What to produce: An exact copy of every record is needed, with all pictures omitted.

[Start of Attachment]

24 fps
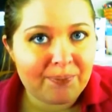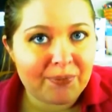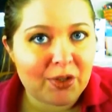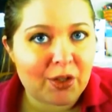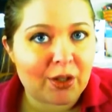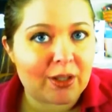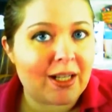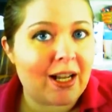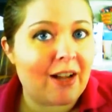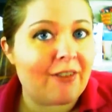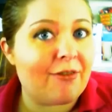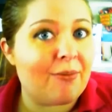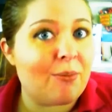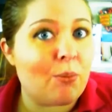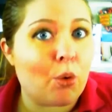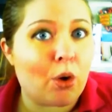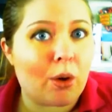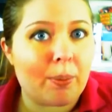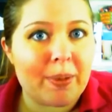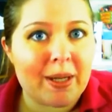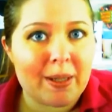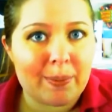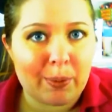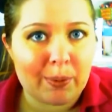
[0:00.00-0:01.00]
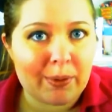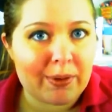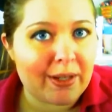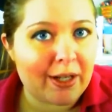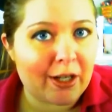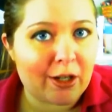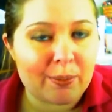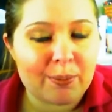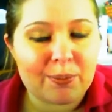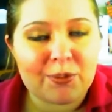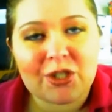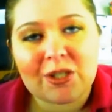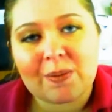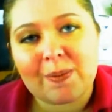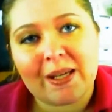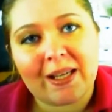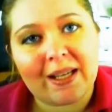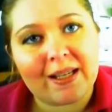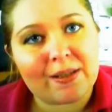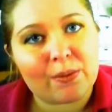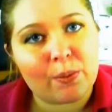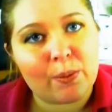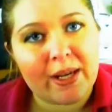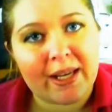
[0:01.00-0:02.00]
You're going to have more people there just
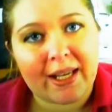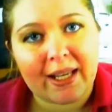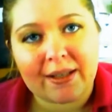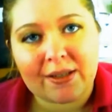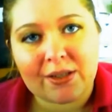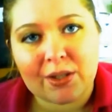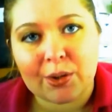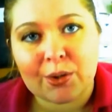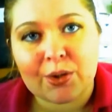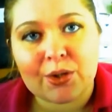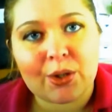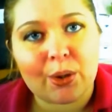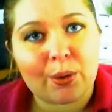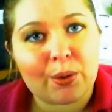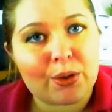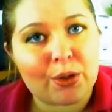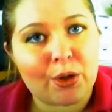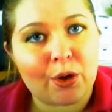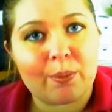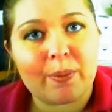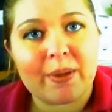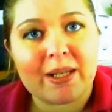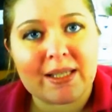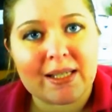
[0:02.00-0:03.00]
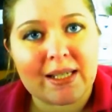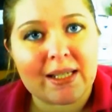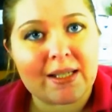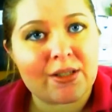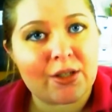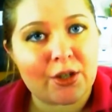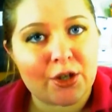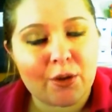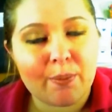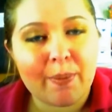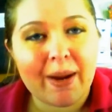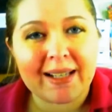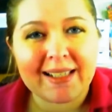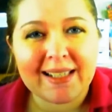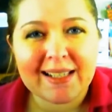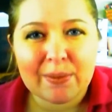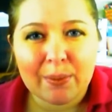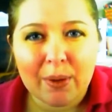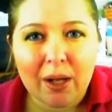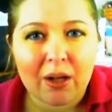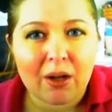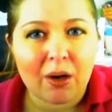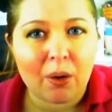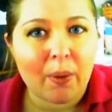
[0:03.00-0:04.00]
because weekends are so busy. So you might as
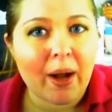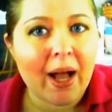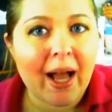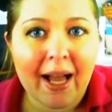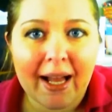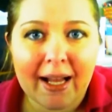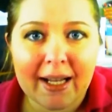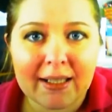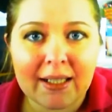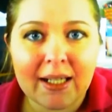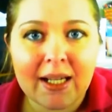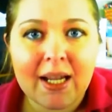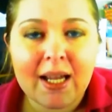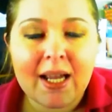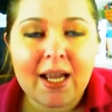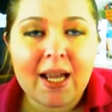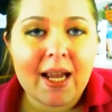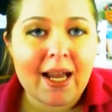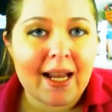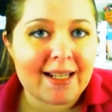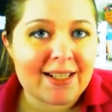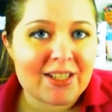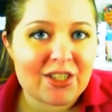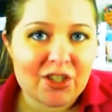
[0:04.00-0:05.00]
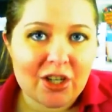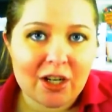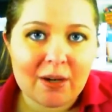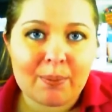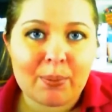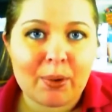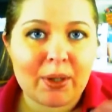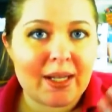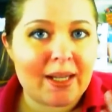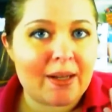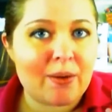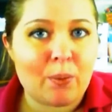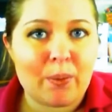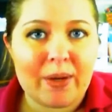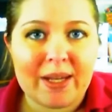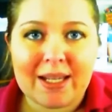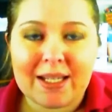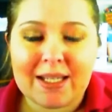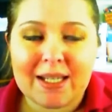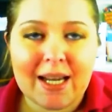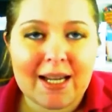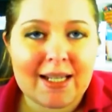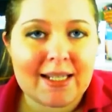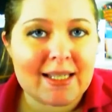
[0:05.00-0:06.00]
well go ahead and start booking
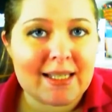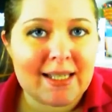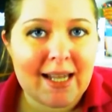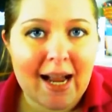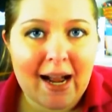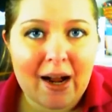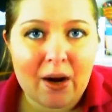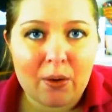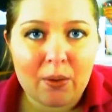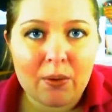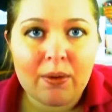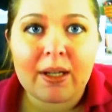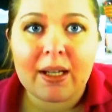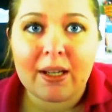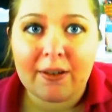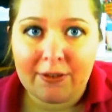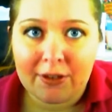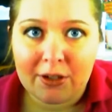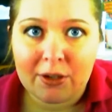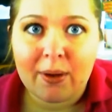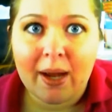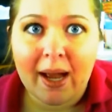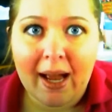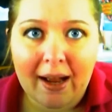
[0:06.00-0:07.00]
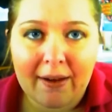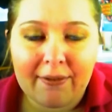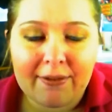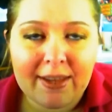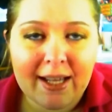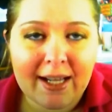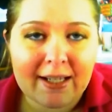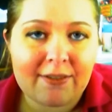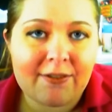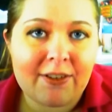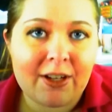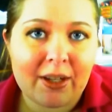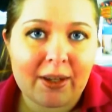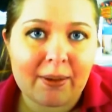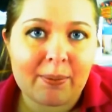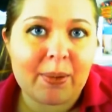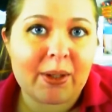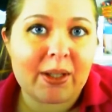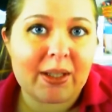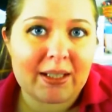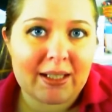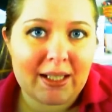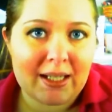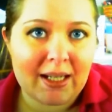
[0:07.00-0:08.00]
weekdays now if you have that
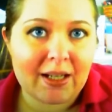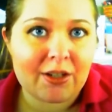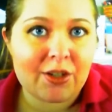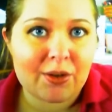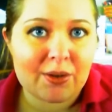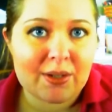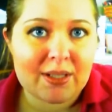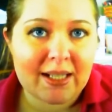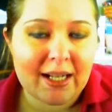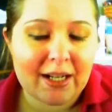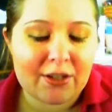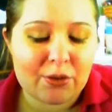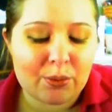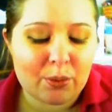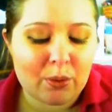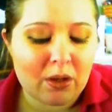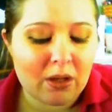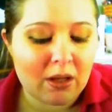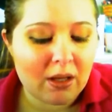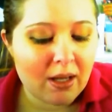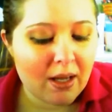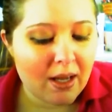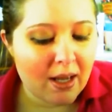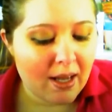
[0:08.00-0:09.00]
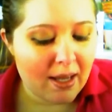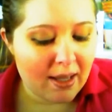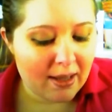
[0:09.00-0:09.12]
availability in your schedule.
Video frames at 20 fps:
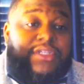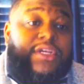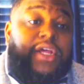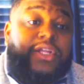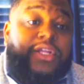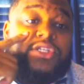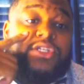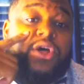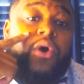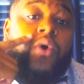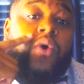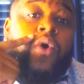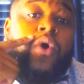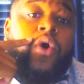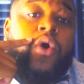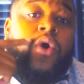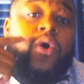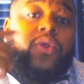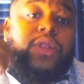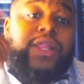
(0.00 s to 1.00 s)
And so
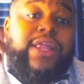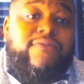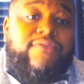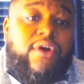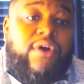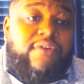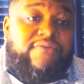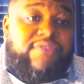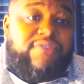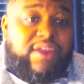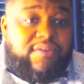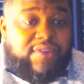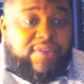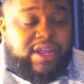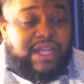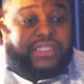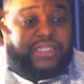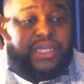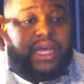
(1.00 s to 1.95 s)
living off dividends,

[End of Attachment]

Solved exercise:
24 fps
[0:00.00-0:01.00]
[0:01.00-0:02.00]
You're going to have more people there just
[0:02.00-0:03.00]
[0:03.00-0:04.00]
because weekends are so busy. So you might as
[0:04.00-0:05.00]
[0:05.00-0:06.00]
well go ahead and start booking
[0:06.00-0:07.00]
[0:07.00-0:08.00]
weekdays now if you have that
[0:08.00-0:09.00]
[0:09.00-0:09.12]
availability in your schedule.
Video frames at 20 fps:
(0.00 s to 1.00 s)
And so
(1.00 s to 1.95 s)
living off dividends,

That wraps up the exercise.